*** INFORMATION PROVIDED Section Begins ***

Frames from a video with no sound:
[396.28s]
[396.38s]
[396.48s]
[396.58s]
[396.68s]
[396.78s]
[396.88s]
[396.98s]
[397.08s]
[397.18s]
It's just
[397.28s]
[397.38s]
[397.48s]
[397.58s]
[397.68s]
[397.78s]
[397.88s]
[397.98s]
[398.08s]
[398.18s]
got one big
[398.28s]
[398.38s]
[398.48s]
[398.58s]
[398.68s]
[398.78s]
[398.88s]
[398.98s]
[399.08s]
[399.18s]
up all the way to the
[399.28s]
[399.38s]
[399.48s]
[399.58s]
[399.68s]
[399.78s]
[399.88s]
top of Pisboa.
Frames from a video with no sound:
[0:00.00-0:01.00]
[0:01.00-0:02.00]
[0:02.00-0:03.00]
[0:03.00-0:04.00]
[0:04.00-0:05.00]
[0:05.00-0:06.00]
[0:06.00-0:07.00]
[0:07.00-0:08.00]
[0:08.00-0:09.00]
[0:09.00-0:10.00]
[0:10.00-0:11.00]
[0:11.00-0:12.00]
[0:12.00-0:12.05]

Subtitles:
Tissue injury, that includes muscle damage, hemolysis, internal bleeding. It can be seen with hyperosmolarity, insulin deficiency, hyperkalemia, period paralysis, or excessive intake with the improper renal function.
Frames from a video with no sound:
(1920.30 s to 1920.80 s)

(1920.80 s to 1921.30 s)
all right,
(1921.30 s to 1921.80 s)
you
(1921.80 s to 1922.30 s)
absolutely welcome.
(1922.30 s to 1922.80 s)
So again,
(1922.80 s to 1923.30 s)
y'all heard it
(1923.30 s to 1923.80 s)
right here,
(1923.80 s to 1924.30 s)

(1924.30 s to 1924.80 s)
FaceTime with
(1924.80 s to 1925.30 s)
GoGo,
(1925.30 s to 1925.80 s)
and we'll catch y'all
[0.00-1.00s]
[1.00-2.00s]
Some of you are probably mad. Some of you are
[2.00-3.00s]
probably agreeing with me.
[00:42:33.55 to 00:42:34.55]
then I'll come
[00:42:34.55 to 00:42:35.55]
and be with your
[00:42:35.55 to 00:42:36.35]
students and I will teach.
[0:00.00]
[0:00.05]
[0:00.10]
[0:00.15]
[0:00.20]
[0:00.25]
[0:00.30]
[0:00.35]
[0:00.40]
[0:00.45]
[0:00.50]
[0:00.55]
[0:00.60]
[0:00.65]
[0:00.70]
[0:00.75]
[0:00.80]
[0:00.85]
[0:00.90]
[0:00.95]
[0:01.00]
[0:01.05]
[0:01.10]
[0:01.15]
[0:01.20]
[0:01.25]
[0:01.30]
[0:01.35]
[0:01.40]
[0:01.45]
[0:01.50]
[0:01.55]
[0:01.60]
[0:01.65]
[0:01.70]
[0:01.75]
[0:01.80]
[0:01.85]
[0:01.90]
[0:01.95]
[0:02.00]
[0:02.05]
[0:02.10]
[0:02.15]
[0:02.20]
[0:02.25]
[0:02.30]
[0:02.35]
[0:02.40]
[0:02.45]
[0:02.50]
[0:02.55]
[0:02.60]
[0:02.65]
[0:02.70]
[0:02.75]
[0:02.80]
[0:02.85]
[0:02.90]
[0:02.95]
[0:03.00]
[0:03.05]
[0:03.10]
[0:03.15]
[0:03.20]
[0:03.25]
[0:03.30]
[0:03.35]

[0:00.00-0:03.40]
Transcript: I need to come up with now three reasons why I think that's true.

*** INFORMATION PROVIDED Section Ends ***

Precisely reproduce the lines of the entries, beginning at the first and ending at the one containing "[0:08.00-0:09.00]". Add nothing.

▶ [RESPONSE]:
Frames from a video with no sound:
[396.28s]
[396.38s]
[396.48s]
[396.58s]
[396.68s]
[396.78s]
[396.88s]
[396.98s]
[397.08s]
[397.18s]
It's just
[397.28s]
[397.38s]
[397.48s]
[397.58s]
[397.68s]
[397.78s]
[397.88s]
[397.98s]
[398.08s]
[398.18s]
got one big
[398.28s]
[398.38s]
[398.48s]
[398.58s]
[398.68s]
[398.78s]
[398.88s]
[398.98s]
[399.08s]
[399.18s]
up all the way to the
[399.28s]
[399.38s]
[399.48s]
[399.58s]
[399.68s]
[399.78s]
[399.88s]
top of Pisboa.
Frames from a video with no sound:
[0:00.00-0:01.00]
[0:01.00-0:02.00]
[0:02.00-0:03.00]
[0:03.00-0:04.00]
[0:04.00-0:05.00]
[0:05.00-0:06.00]
[0:06.00-0:07.00]
[0:07.00-0:08.00]
[0:08.00-0:09.00]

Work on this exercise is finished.